Sunday, March 06, 2011

The Unknown May 15, 1948 White Paper

Very few persons know that on May 15, 1948, at the termination of Britain's Mandate over Palestine, HMS Government published a White Paper policy statement (and here, too).


It opens:

His Majesty's Government in the United Kingdom of Great Britain and Northern Ireland will cease to be responsible for the administration of Palestine from midnight on 14 May 1948.   The ending of thirty years of British rule in Palestine, begun when General Allenby's troop occupied that country towards the close of the first world war, provides a fitting occasion for a brief review of its history and of the policy pursued by His Majesty's Government.

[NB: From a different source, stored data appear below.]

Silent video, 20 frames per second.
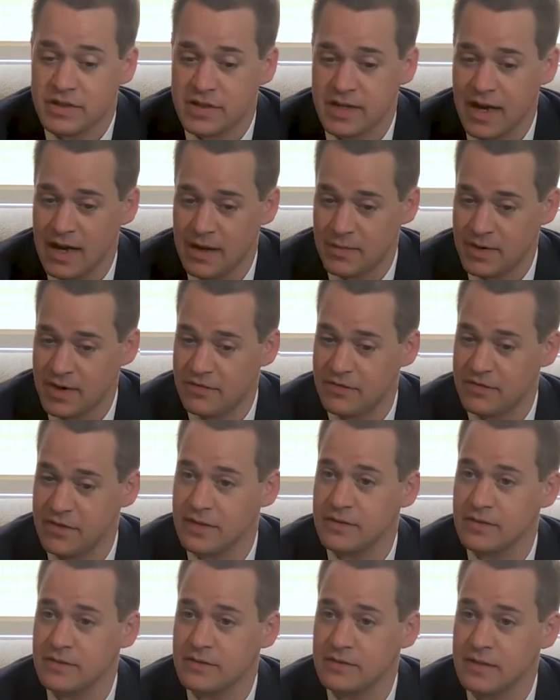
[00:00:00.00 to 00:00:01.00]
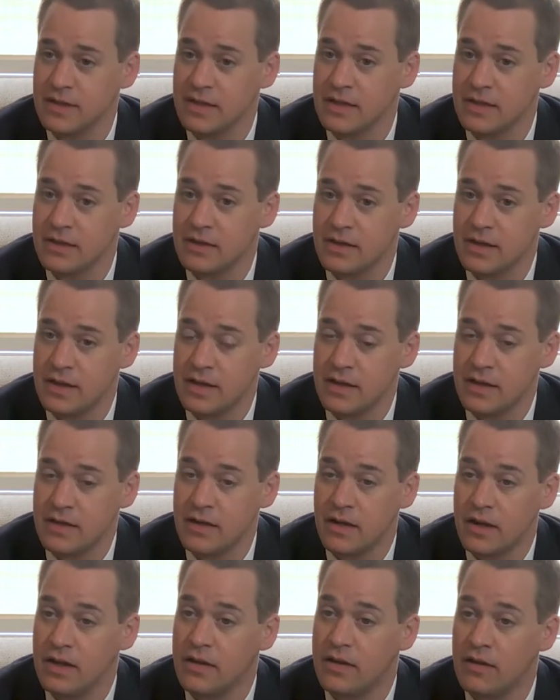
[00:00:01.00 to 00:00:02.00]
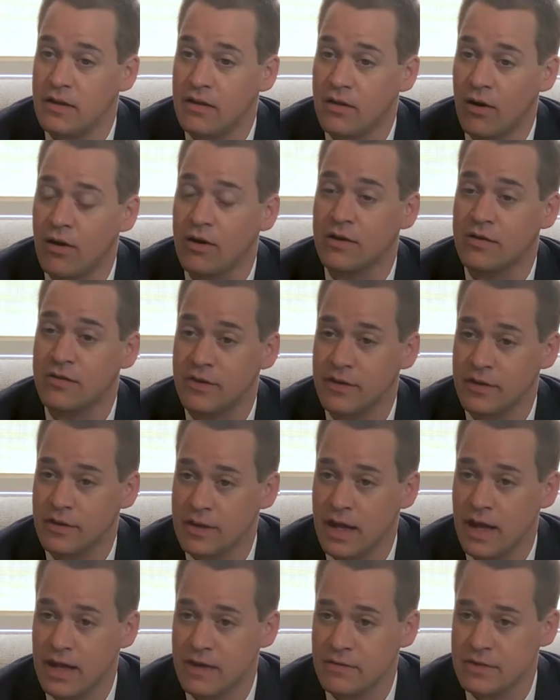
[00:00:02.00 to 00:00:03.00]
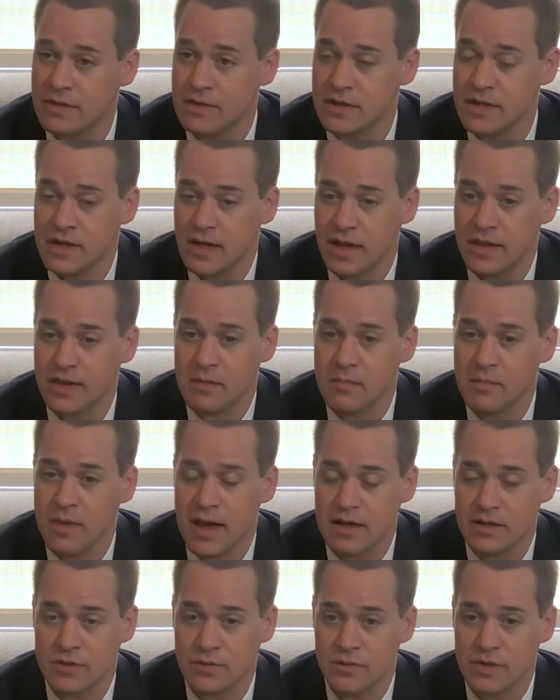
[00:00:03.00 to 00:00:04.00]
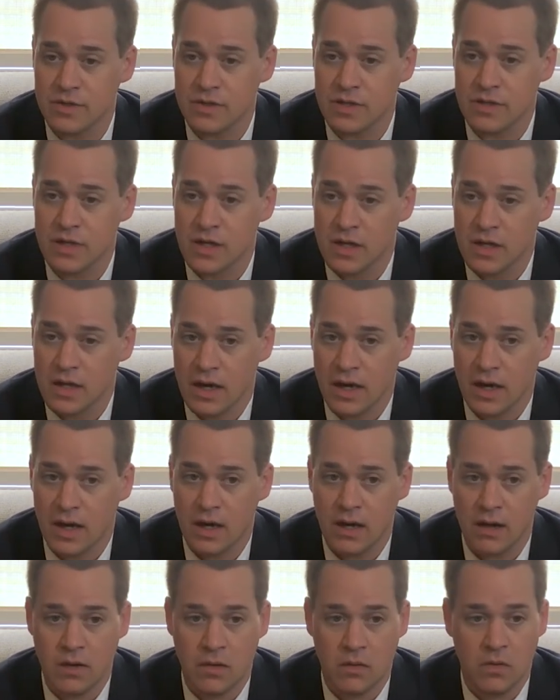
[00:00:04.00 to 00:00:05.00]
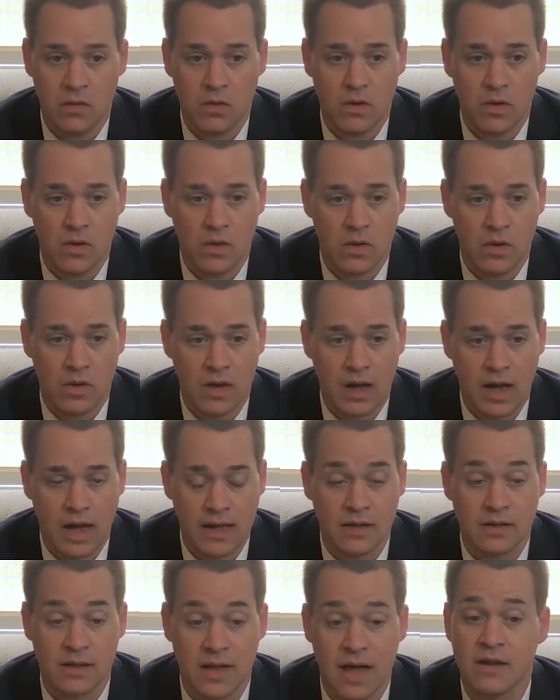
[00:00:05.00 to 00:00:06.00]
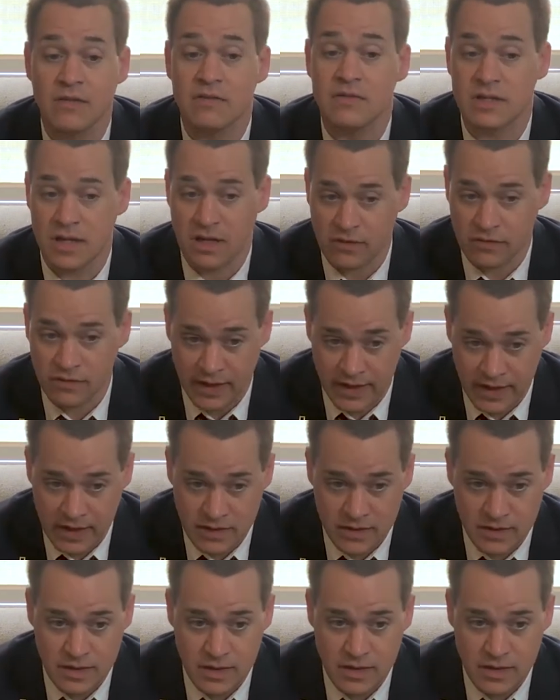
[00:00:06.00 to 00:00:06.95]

time, I feel, in, in, in all of their lives. I think Max was uh, had a lot of self-hate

The various sections are entitled:


I. THE ORIGIN AND NATURE OF THE BRITISH MANDATE FOR PALESTINE
II.  THE DEVELOPMENT OF PALESTINE 
III.  THE JEWISH NATIONAL HOME
IV. THE OBSTACLES WHICH FRUSTRATED THE EFFORTS OF HIS MAJESTY'S GOVERNMENT TO ESTABLISH SELF-GOVERNING INSTITUTIONS IN PALESTINE
V.  THE PROBLEM REFERRED TO THE UNITED NATIONS
VI.  THE LAST MONTHS OF THE MANDATE
 
So, what is the official British explanation for quitting the Mandate?
 
Here:

 
His Majesty's Government had now striven for twenty-seven years without success to reconcile Jews and Arabs and to prepare the people of Palestine for self-government. The policy adopted by the United Nations had aroused the determined resistance of the Arabs, while the States supporting this policy were themselves not prepared to enforce it. 84,000 troops, who received no cooperation from the Jewish community, had proved insufficient to maintain law and order in the face of a campaign of terrorism waged by highly organized Jewish forces equipped with all the weapons of the modern infantryman. Since the war, 338 British subjects had been killed in Palestine, while the military forces there had cost the British taxpayer 100 million pounds. The renewal of Arab violence on the announcement of the United Nations decision to partition Palestine and the declared intentions of Jewish extremists showed that the loss of further British lives was inevitable. It was equally clear that, in view of His Majesty's Government's decision not to enforce the partition of Palestine against the declared wishes of the majority of it inhabitants, the continued presence there of British troops and officials could no longer be justified.

In these circumstances His Majesty's Government decided to bring to an end their Mandate and to prepare for the earliest possible withdrawal from Palestine of all British forces.

So, who were those "extremists", those "highly organized Jewish forces"?  Who killed over 300 British security personnel?  The Hagana?  The Palmach?

Or were they the soldiers of the Irgun Tzvai Leumi  and the Lechi fighters?

^

2 comments:

Anonymous said...

no cooperation?

didnt the haganah assist in capturing irgun fighters?

27 years to reconcile the jews and the arabs? my gosh...they were rewriting history as it was being created

i guess this is the research that was used while making the promise

Juniper in the Desert said...

This is the classic British get-out it practised all over the world, in regard to its colonies and protectorates: in India, 1947 and in Nigeria 1960. Nigeria was a particularly egregious episode, where the Brits handed over control of the oil, that was found in the South East Nigeria, to the mozlems in the North.
Note the Brits did not mention any of the massacres of Arabs against the Jews, and that the Brits leaned on the side of the Arabs. They stopped Jewish convoys going through areas where Arabs attacked, but protected Arab convoys going through Jewish-controlled areas of Palestine. There was no way they could continue in Palestine without taking the side of the Arabs against the Jews, as the Jews could see the treachery of the British, and rightfully, felt entitled to defend themselves against the pro-Arab forces.
Also it would have been a continuation of world war 2 as the Arabs were being supported and encouraged by "former" Nazis.